Allena Pharmaceuticals has started the Phase IIb dose-ranging study of ALLN-177 for secondary hyperoxaluria.
ALLN-177 is an orally administered recombinant oxalate-degrading enzyme being developed for the chronic management of hyperoxaluria and kidney stones (nephrolithiasis).
Hyperoxaluria is a condition that results from high oxalate levels in the urine due to either hyper-absorption of oxalate from the diet (secondary) or from overproduction of oxalate by the liver (primary) due to a genetic defect.
The Phase IIb randomised and crossover study has been designed to assess the safety, tolerability, and efficacy of three different doses of ALLN-177 to reduce urinary oxalate excretion in patients with secondary hyperoxaluria.
Allena Pharmaceuticals COO Dr Louis Brenner said: "Allena has made significant recent progress with the advancement of our ALLN-177 clinical programme and with the addition of Dr Annamaria Kausz to our management team.

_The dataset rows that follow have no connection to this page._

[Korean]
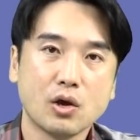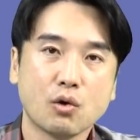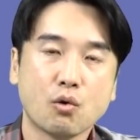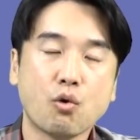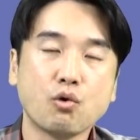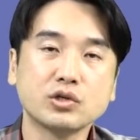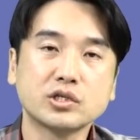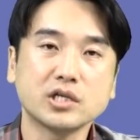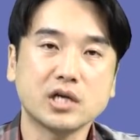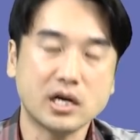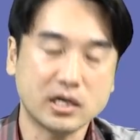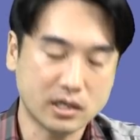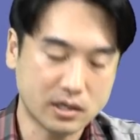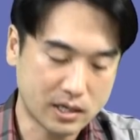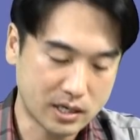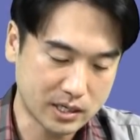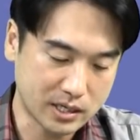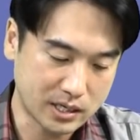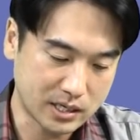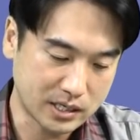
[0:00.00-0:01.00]

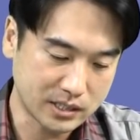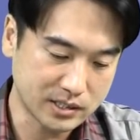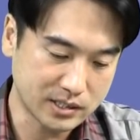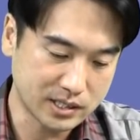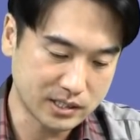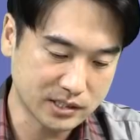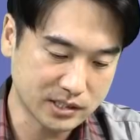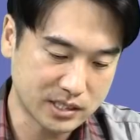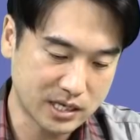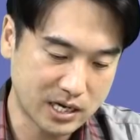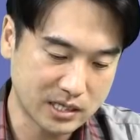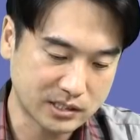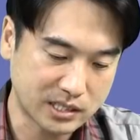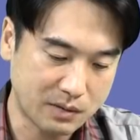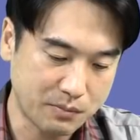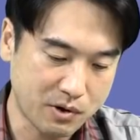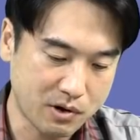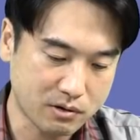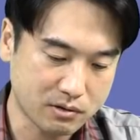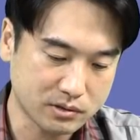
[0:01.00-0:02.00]
공시가격 확인하니까
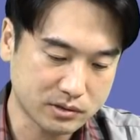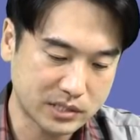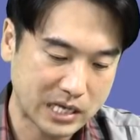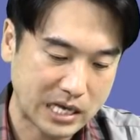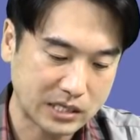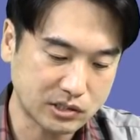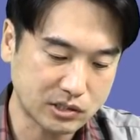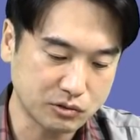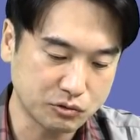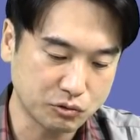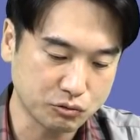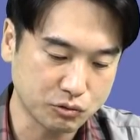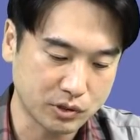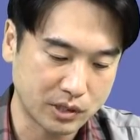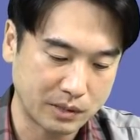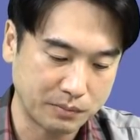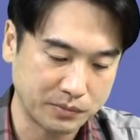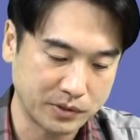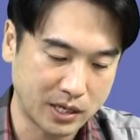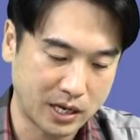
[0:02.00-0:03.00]
3억 4천 정도
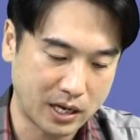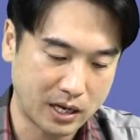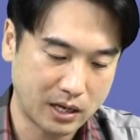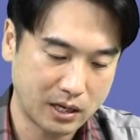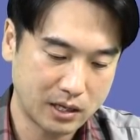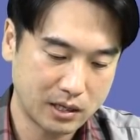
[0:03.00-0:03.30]
됩니다.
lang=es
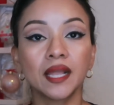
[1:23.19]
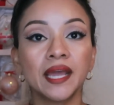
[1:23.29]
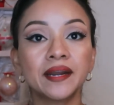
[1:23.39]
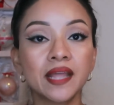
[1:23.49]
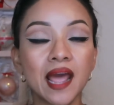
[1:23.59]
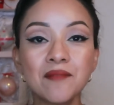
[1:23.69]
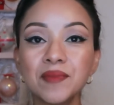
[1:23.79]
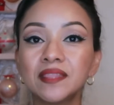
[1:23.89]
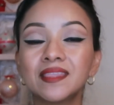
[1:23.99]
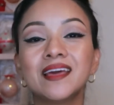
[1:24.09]
que
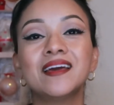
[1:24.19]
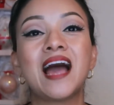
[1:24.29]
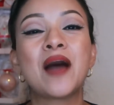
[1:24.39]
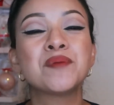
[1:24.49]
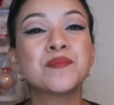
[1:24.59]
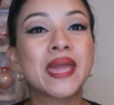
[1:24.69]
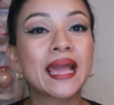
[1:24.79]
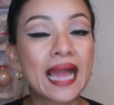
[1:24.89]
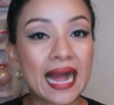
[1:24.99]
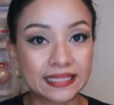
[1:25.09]
realmente a mí me
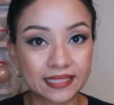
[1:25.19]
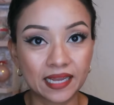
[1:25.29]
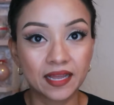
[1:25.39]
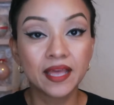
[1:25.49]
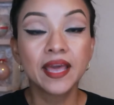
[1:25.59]
encanta.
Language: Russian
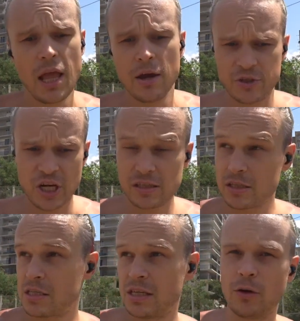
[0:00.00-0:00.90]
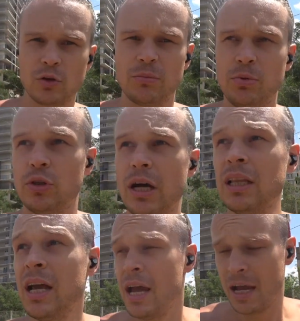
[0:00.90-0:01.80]
В частности, я вот наблюдал,
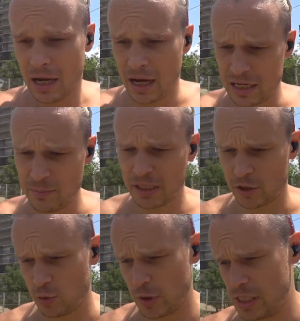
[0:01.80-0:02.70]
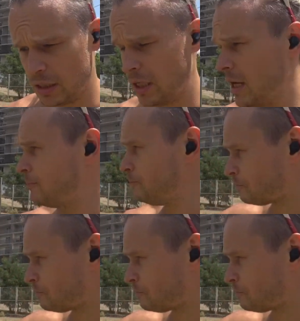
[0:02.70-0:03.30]
а, ребята чего делали?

"Our Phase I and Phase IIa study results highlight the potential of ALLN-177 to help patients with oxalate disorders, and we are fortunate to secure Annamaria’s leadership for our clinical development organisation."
According to Allena, earlier completed studies, including Phase I trial in healthy volunteers and Phase IIa trial in patients with secondary hyperoxaluria, have showed proof-of-concept for the reduction of urinary oxalate excretion using ALLN-177.
ALLN-177 is said to target oxalate in the gastrointestinal tract that will help to reduce the burden of both dietary and endogenously produced oxalate.
It holds the capability to decrease the oxalate available systemically for deposition as calcium oxalate crystals or stones in the kidneys, as well as reduce the incidence of calcium oxalate related complications.